GIVEN ENTRIES =
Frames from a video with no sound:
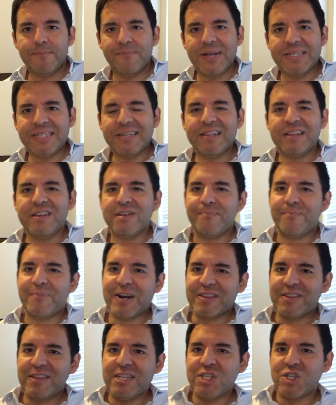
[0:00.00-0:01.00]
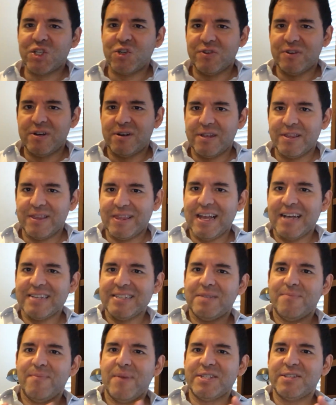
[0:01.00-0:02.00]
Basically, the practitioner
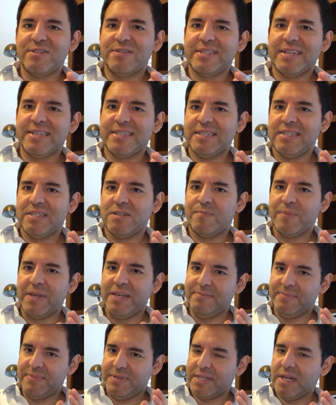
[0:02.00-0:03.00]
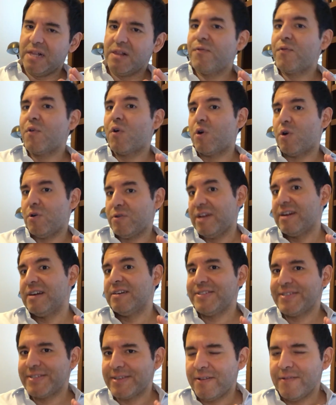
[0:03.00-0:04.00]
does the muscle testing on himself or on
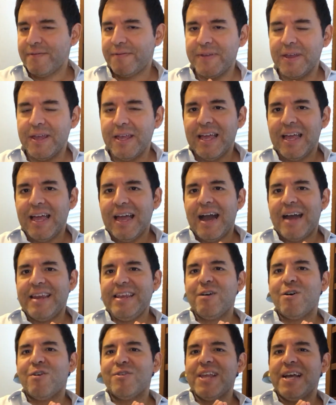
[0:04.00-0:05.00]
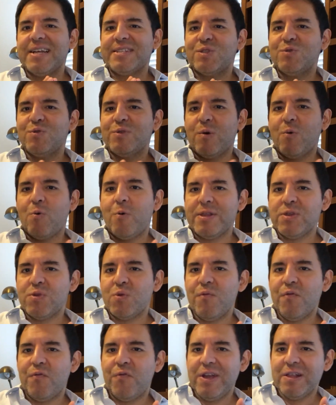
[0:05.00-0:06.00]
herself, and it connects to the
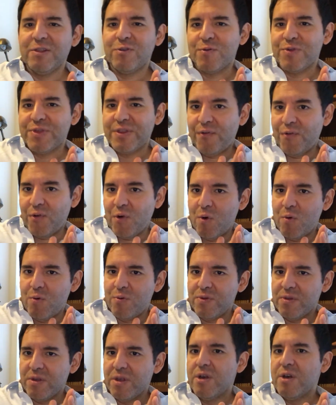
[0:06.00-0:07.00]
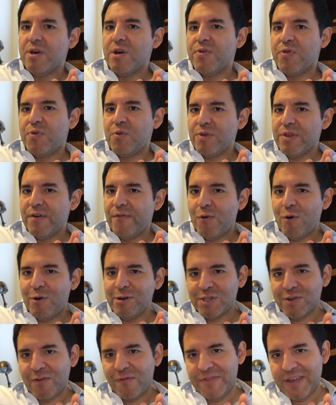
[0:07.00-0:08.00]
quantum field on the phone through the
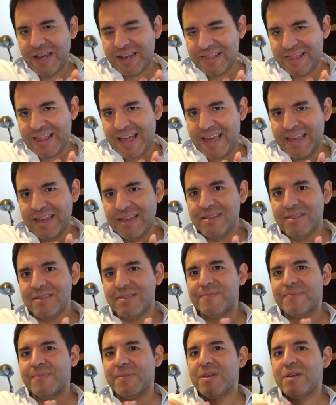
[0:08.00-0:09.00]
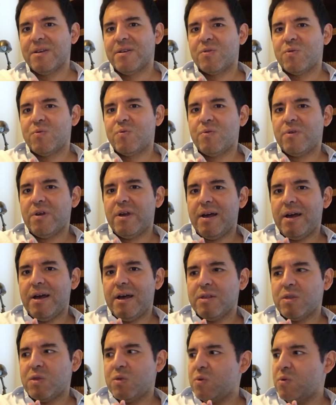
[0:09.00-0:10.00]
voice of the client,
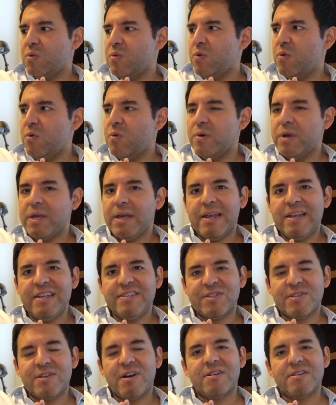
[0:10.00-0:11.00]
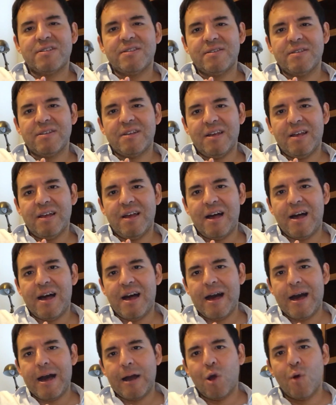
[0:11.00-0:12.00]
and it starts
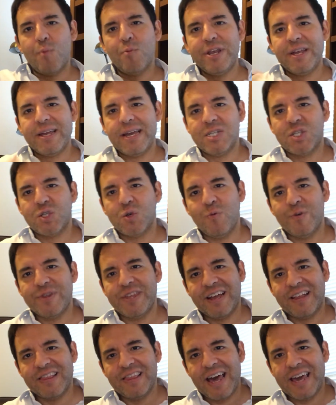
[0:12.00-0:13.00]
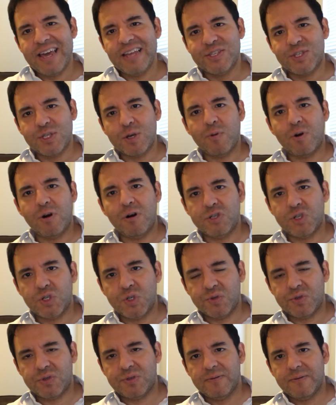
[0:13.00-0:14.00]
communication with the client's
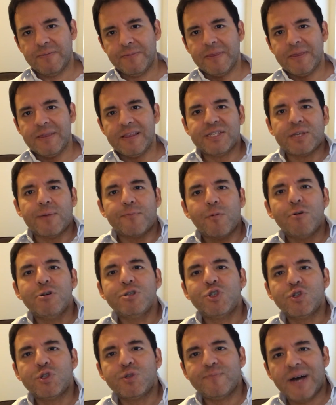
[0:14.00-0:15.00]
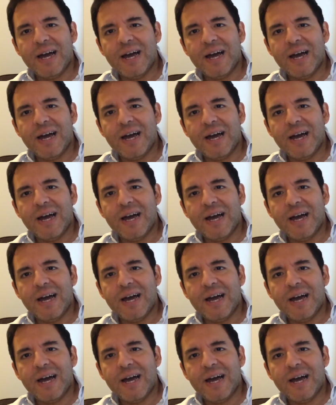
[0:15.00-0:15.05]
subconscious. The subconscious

WHAT IS BEING ASKED = The records above are to be repeated exactly, apart from their pictures.

YOUR RESPONSE =
Frames from a video with no sound:
[0:00.00-0:01.00]
[0:01.00-0:02.00]
Basically, the practitioner
[0:02.00-0:03.00]
[0:03.00-0:04.00]
does the muscle testing on himself or on
[0:04.00-0:05.00]
[0:05.00-0:06.00]
herself, and it connects to the
[0:06.00-0:07.00]
[0:07.00-0:08.00]
quantum field on the phone through the
[0:08.00-0:09.00]
[0:09.00-0:10.00]
voice of the client,
[0:10.00-0:11.00]
[0:11.00-0:12.00]
and it starts
[0:12.00-0:13.00]
[0:13.00-0:14.00]
communication with the client's
[0:14.00-0:15.00]
[0:15.00-0:15.05]
subconscious. The subconscious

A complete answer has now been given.